Volaris booked 3.3 million passengers in 4Q15, a 24.3% year over year growth. The airline’s revenue passenger miles (RPMs) increased 24.9% for the same period. Volaris’s passenger market share, the second largest among Mexican carriers and first in the low-fare segment, was 25.2% in the fourth quarter in both domestic and international markets.
In 4Q15, Volaris continued to experience pressures in US-dollar denominated costs such as aircraft rents, international airport costs, and maintenance expenses due to the depreciation of the Mexican peso. Despite these challenges, the CASM for the fourth quarter was Ps114.83 cents, a 1.4% decrease compared with 4Q14, mainly driven by lower fuel prices.

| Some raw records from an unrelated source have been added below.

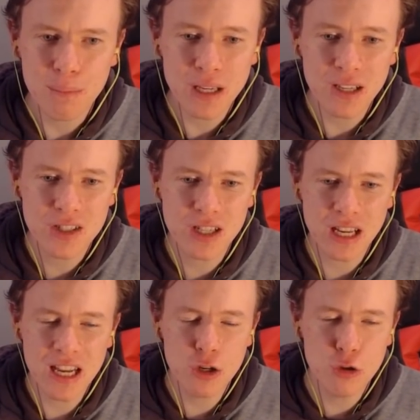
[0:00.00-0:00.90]
because
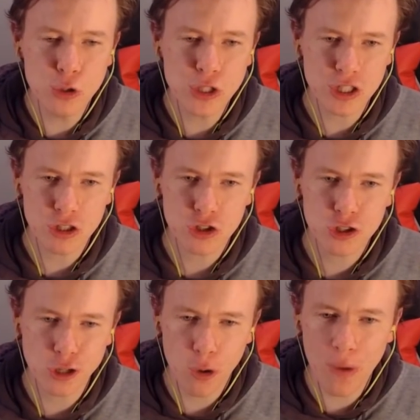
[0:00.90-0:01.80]
he uses it
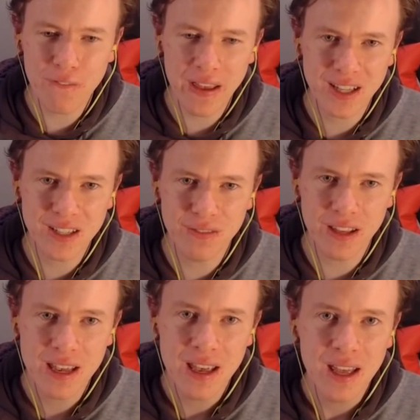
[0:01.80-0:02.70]
so
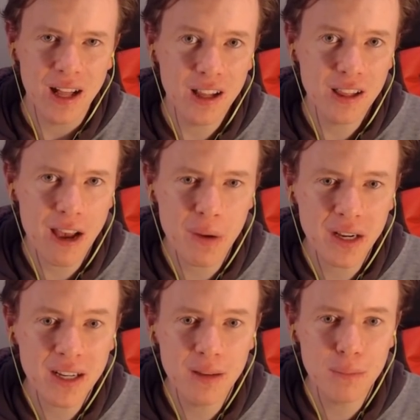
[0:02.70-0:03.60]
effectively,
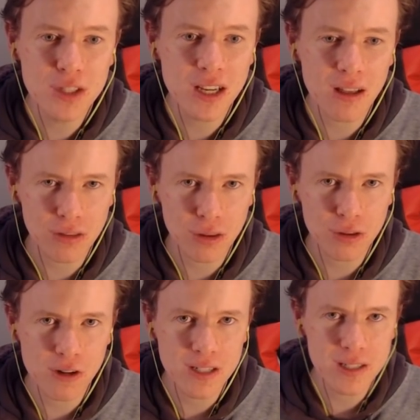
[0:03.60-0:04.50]
allowing him to get the
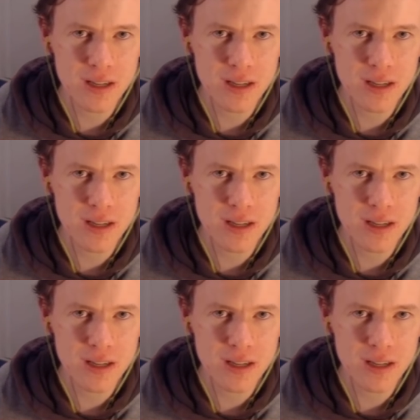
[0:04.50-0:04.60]
three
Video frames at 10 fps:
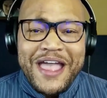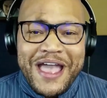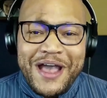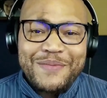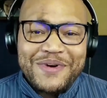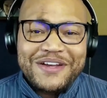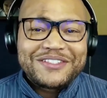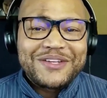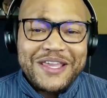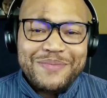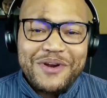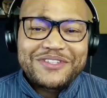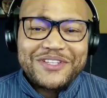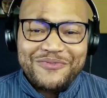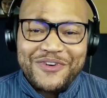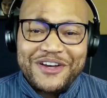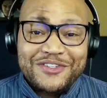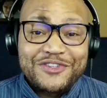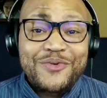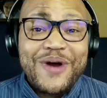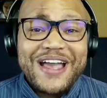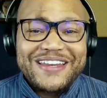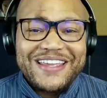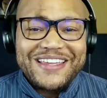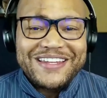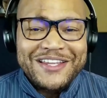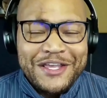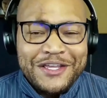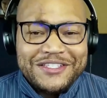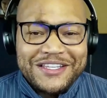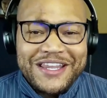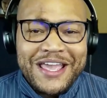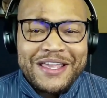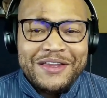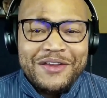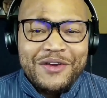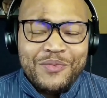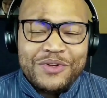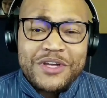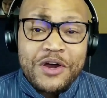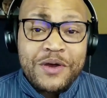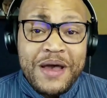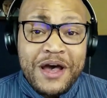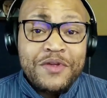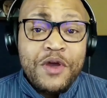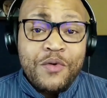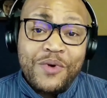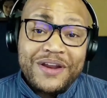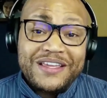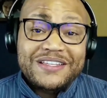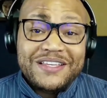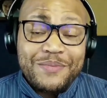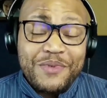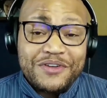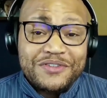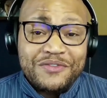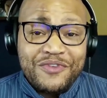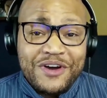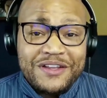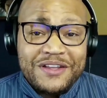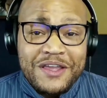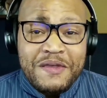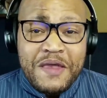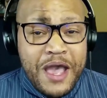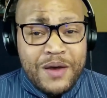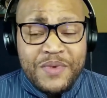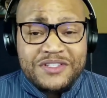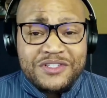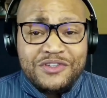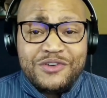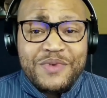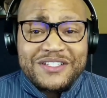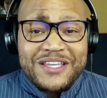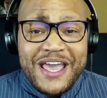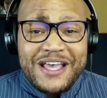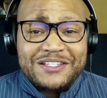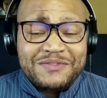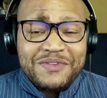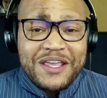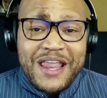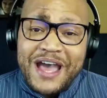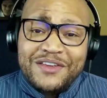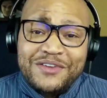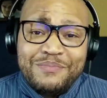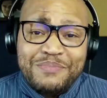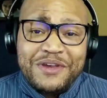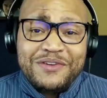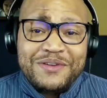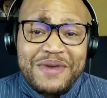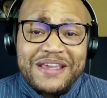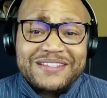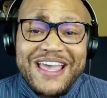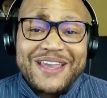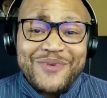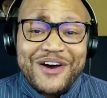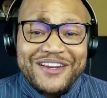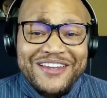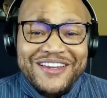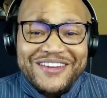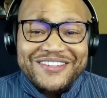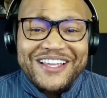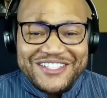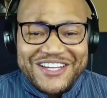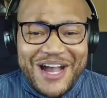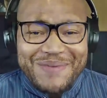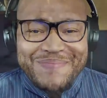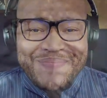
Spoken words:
How much emergency fund do I need? Today, we'll talk about what is an emergency fund, how much is too much cash, and how do you build and maintain one? Let's chop.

The net increase of cash and cash equivalents was Ps.750 million during the fourth quarter, mainly driven by the resources provided by operating activities of Ps.930 million. As of December 31, 2015, Volaris had a balance of Ps.5,157 million in unrestricted cash and cash equivalents, representing 28% of the last twelve month operating revenues. Volaris recorded negative net debt (or a positive net cash position) of Ps.3,566 million and total equity of Ps.6,825 million.
During 4Q15, Volaris incurred capital expenditures of Ps356 million, which included pre-delivery payments for new aircraft and rotable spare parts, furniture and equipment for Ps520 million and intangibles assets for Ps24 million. These acquisitions were offset by reimbursements of aircraft pre-delivery payments of Ps137 million, and proceeds from disposals of rotable spare parts, furniture and equipment of Ps51 million.
Volaris has continued to remain active in its fuel risk management programme. The airline hedged 50% of its 4Q15 fuel consumption at an average strike price of $2.07 per gallon, which combined with the 50% unhedged consumption, resulted in a blended average economic fuel cost of $1.52 per gallon for the quarter.